Trouble is, only about a third of all households have a mortgage. The rest own their home outright or are renting. And some proportion of those with mortgages have had them for years and by now don’t owe much.

This is what Lowe means by saying monetary policy’s effects are felt unevenly across the community. Younger people with super-sized mortgages really feel it, while the rest of us don’t feel much.

So, using interest rates to discourage spending can be seen as unfair: it picks on only those who happen to have big mortgages.

But the unfairness is multiplied because monetary policy’s selectivity limits its effectiveness. To achieve the desired slowdown in total spending, the 25 per cent or so of households with big mortgages have to be hit all the harder.

But that’s just the most obvious of monetary policy’s “limitations”. Another is its effect not on the people who borrow from banks, but on those who lend to them, aka depositors.

These people – many of whom are retired and depending on interest earnings for their livelihood – should be getting a steady income. Instead, their income bounces around, depending on whether the central bank is trying to encourage or discourage spending.

How is this fair to depositors? And remember this: in principle, when the central bank obliges the banks to increase mortgage interest rates by, say, 4 percentage points, that increase should be passed through to the interest rates on deposits.

In practice, however, this rarely happens in full. With just four big banks dominating the mortgage market, their pricing power lets them widen their interest rate margin between what they pay for deposits and what they charge borrowers.

So, part of the pain the central bank imposes on people with mortgages ends up fattening the pay of bank executives and the dividends of bank shareholders. How is this fair?

Remember the failure of the Silicon Valley Bank in America? It had a lot of money parked in US government bonds, but was wrong-footed by the US Federal Reserve’s sudden move to jack up interest rates.

Central banks are responsible for ensuring the stability of the banking system. But their use of interest rates to manage demand can add to banking instability in a way that other means of influencing demand wouldn’t.

It hasn’t been a problem in Australia, however, because our much more oligopolised banking system means our banks are hugely profitable and so less likely to fall over.

On the other hand, whereas in the US and elsewhere home loans have an interest rate that’s fixed over the long life of the loan, most of our home loans have rates that can be changed as often as the bank thinks necessarily.

It’s this that makes monetary policy more immediately effective – and painful – in Australia than in other economies.

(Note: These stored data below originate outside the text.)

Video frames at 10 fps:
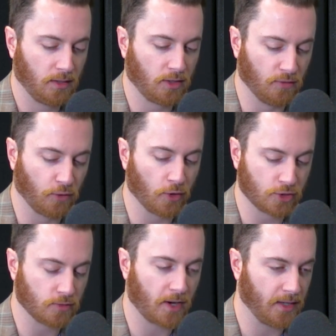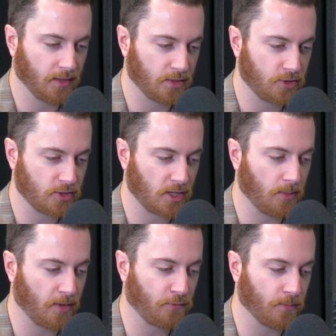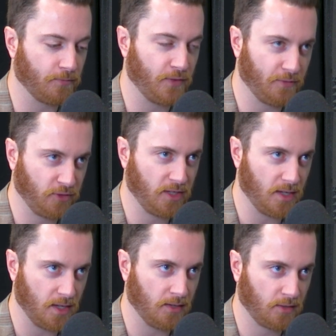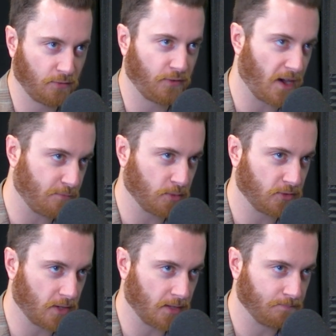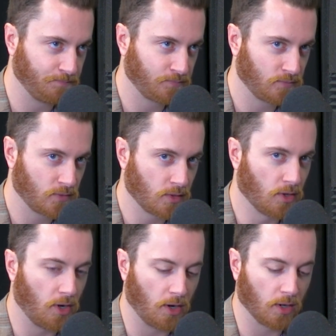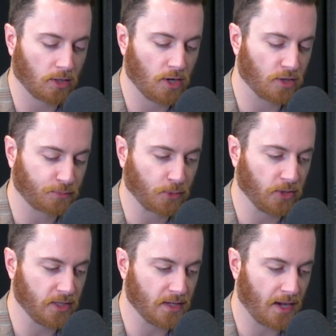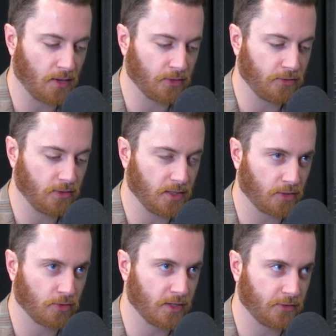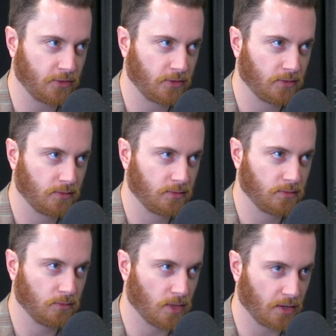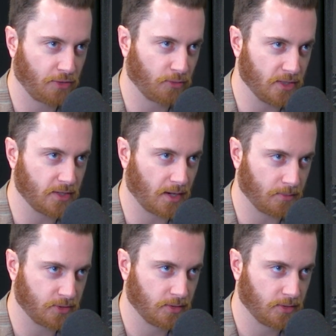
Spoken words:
conversion rate, let's just say, went from 15 to 5%, our cost per lead now is increased, what, 3 times.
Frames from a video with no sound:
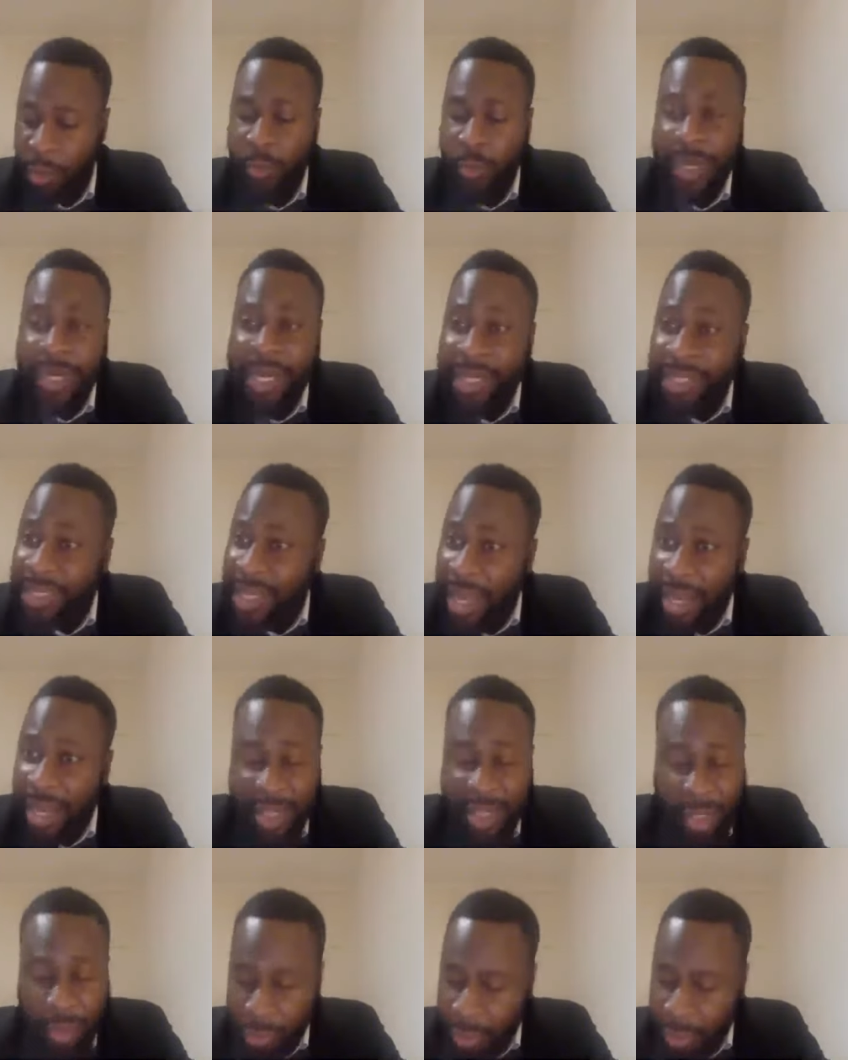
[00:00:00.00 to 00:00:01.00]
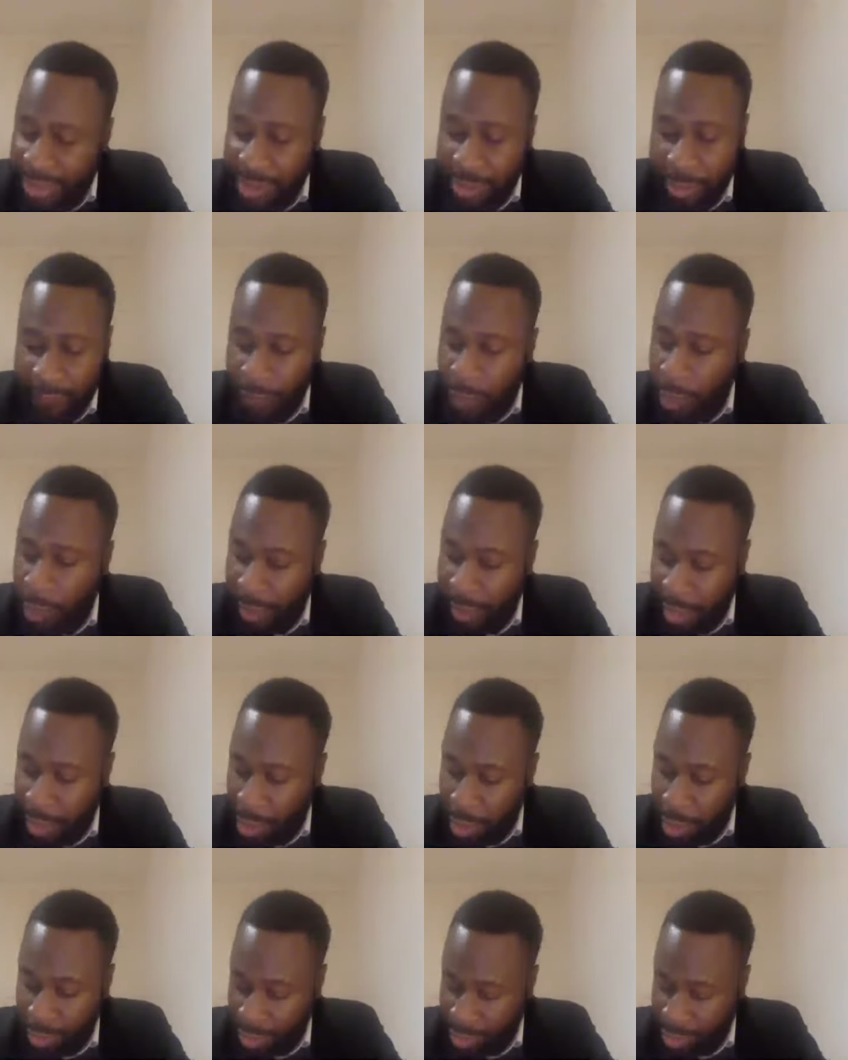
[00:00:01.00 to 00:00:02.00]
We need the anointing of the Holy
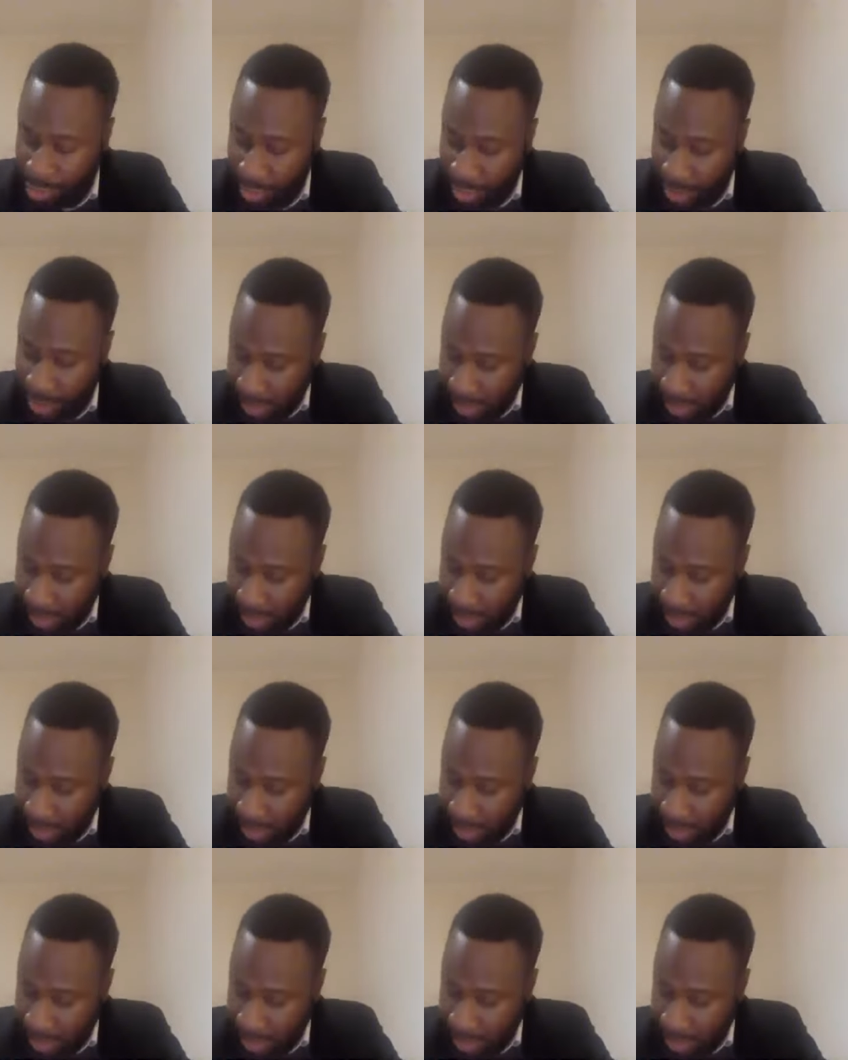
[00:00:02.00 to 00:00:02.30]
Ghost.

A reason we should start the move away from monetary policy.

Lowe is right to say that monetary policy isn’t primarily to blame for the high cost of housing. It is, as he says, the result of the way we’ve encouraged our politicians to bias the system in favour of those who already own a home, to the disadvantage of those who’d like to own one.

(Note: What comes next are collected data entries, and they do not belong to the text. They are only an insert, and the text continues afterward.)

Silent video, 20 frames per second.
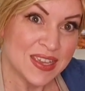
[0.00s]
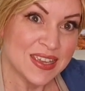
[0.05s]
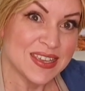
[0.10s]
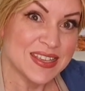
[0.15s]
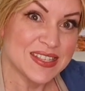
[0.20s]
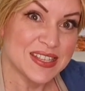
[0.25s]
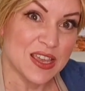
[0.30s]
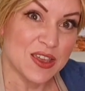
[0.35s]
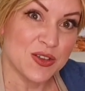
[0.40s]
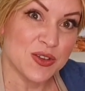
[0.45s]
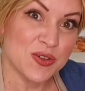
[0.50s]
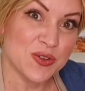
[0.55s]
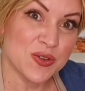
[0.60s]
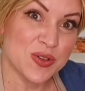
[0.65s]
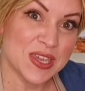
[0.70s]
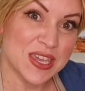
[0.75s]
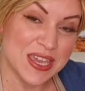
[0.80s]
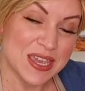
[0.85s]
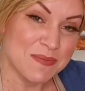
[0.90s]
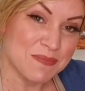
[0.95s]
So
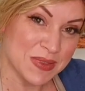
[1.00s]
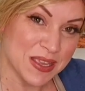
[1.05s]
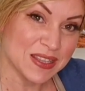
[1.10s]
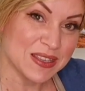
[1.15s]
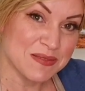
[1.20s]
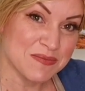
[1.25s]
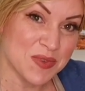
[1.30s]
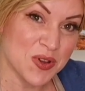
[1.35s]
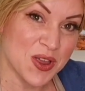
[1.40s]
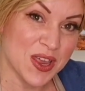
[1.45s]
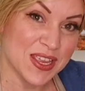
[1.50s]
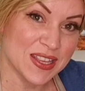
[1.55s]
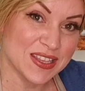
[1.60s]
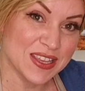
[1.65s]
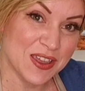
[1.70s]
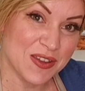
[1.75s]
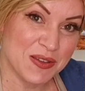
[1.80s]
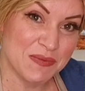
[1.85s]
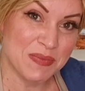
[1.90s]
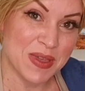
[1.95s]
keep that in mind.
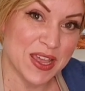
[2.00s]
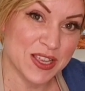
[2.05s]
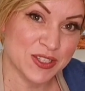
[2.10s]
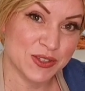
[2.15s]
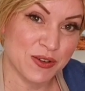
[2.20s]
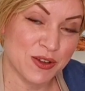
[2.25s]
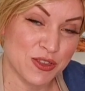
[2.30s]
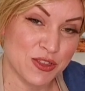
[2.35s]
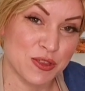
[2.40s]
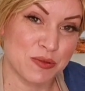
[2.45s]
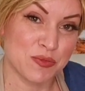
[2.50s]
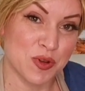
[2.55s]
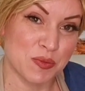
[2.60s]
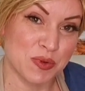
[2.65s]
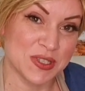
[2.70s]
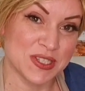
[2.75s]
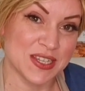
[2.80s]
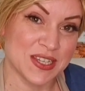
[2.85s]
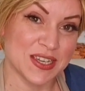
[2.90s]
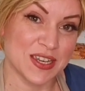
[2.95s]
Going back to our
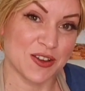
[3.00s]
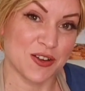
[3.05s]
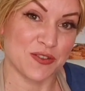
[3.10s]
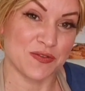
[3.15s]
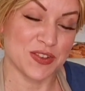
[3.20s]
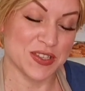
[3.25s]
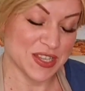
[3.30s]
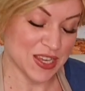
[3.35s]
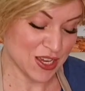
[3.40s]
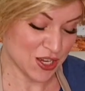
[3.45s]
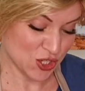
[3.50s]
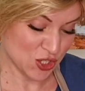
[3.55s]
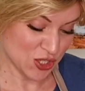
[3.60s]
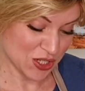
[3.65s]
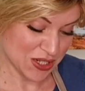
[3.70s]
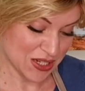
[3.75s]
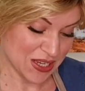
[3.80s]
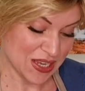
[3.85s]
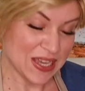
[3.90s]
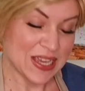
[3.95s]
thermometer
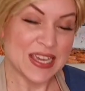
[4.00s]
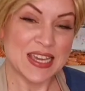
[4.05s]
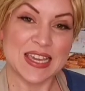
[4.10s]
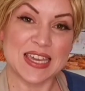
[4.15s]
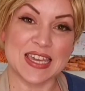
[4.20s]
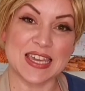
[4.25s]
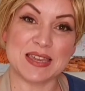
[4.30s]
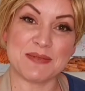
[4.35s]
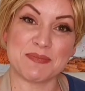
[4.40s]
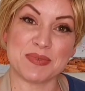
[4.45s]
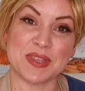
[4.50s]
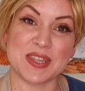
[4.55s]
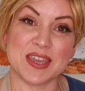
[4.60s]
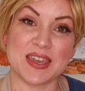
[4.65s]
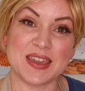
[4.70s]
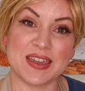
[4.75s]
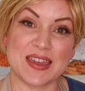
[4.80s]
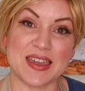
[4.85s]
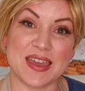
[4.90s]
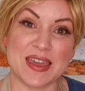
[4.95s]
conversation, keep
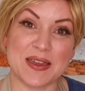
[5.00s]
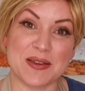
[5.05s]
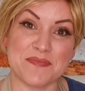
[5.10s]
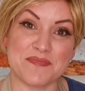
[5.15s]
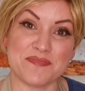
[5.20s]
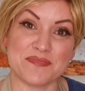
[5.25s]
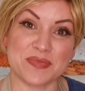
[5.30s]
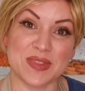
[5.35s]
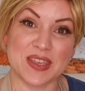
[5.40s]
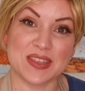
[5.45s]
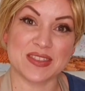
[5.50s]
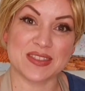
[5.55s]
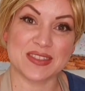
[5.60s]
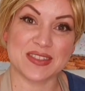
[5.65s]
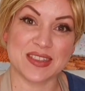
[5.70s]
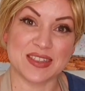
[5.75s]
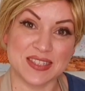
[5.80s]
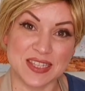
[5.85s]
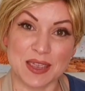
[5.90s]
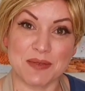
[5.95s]
the
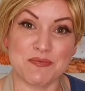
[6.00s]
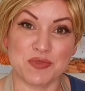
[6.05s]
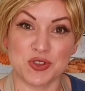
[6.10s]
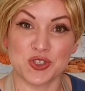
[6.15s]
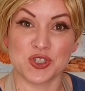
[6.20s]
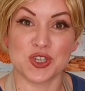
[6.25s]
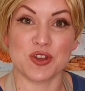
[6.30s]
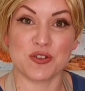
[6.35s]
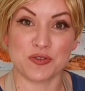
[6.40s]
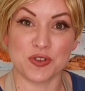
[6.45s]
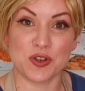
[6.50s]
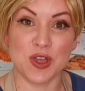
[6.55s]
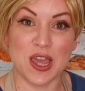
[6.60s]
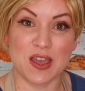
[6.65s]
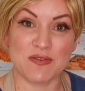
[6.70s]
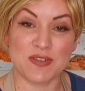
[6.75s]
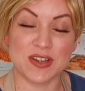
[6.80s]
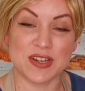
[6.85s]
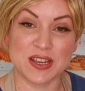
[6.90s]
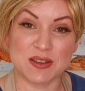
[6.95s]
temperature of your
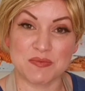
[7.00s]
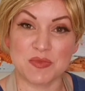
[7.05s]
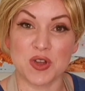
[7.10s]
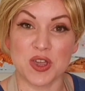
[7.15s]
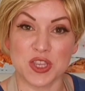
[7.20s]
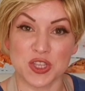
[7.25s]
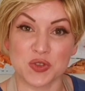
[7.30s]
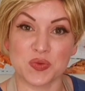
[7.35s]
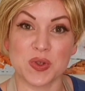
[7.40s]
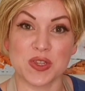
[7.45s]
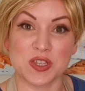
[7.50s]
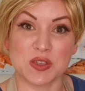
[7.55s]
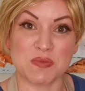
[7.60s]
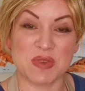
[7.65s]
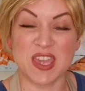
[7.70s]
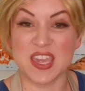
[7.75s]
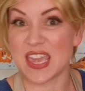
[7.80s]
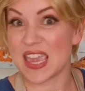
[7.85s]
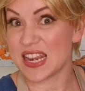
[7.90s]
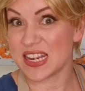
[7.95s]
oven in mind when you
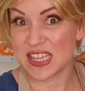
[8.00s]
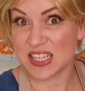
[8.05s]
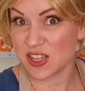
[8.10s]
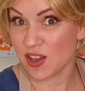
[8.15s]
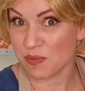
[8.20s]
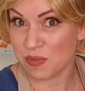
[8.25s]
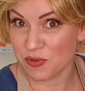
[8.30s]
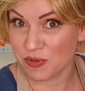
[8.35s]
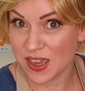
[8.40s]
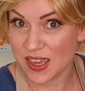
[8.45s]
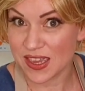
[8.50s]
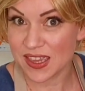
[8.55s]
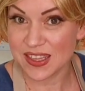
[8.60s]
make any type of cake.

Even so, watching all those young people signing up for massive loans while interest rates were at unprecedented lows during the pandemic made me wonder if the Reserve’s moving of interest rates up and down doesn’t create a FOMO effect: when rates are low, first-home buyers load up with debt – and bid up house prices – for “fear of missing out” when rates go back up.

As Lowe acknowledged after his speech, the continued use of monetary policy as pretty much our only means of slowing demand is threatened by another, quite different development: the slow disappearance of the world long-term real interest rate, which has had the lasting effect of lowering world nominal interest rates by about 3 percentage points, and so bringing them much closer to the “zero lower bound”, known to normal people as just zero.

This means interest rates can still be raised to discourage borrowing and spending but – as we’ve witnessed over the past decade – often can’t be cut very far to encourage borrowing and spending.

At the time of the global financial crisis in 2008, and again during the pandemic, the US Federal Reserve and the other big central banks sought to overcome this barrier by resorting to unconventional “quantitative easing” (QE) – mainly, buying shed loads of second-hand government bonds to force down longer-term interest rates.

One of the main effects of this has been to lower the country’s exchange rate at the expense of its trading partners. Which is why, once the Fed starts doing it, other central banks feel they have to do it too, in self-defence.

But while “QE” seems quite effective in raising the prices of assets such as shares, it’s not very effective in boosting demand for goods and services and thus encouraging economic growth.

I think history will judge QE to have been a bad idea. It will be another reason we’ll need to become much less reliant on interest rates to manage the economy.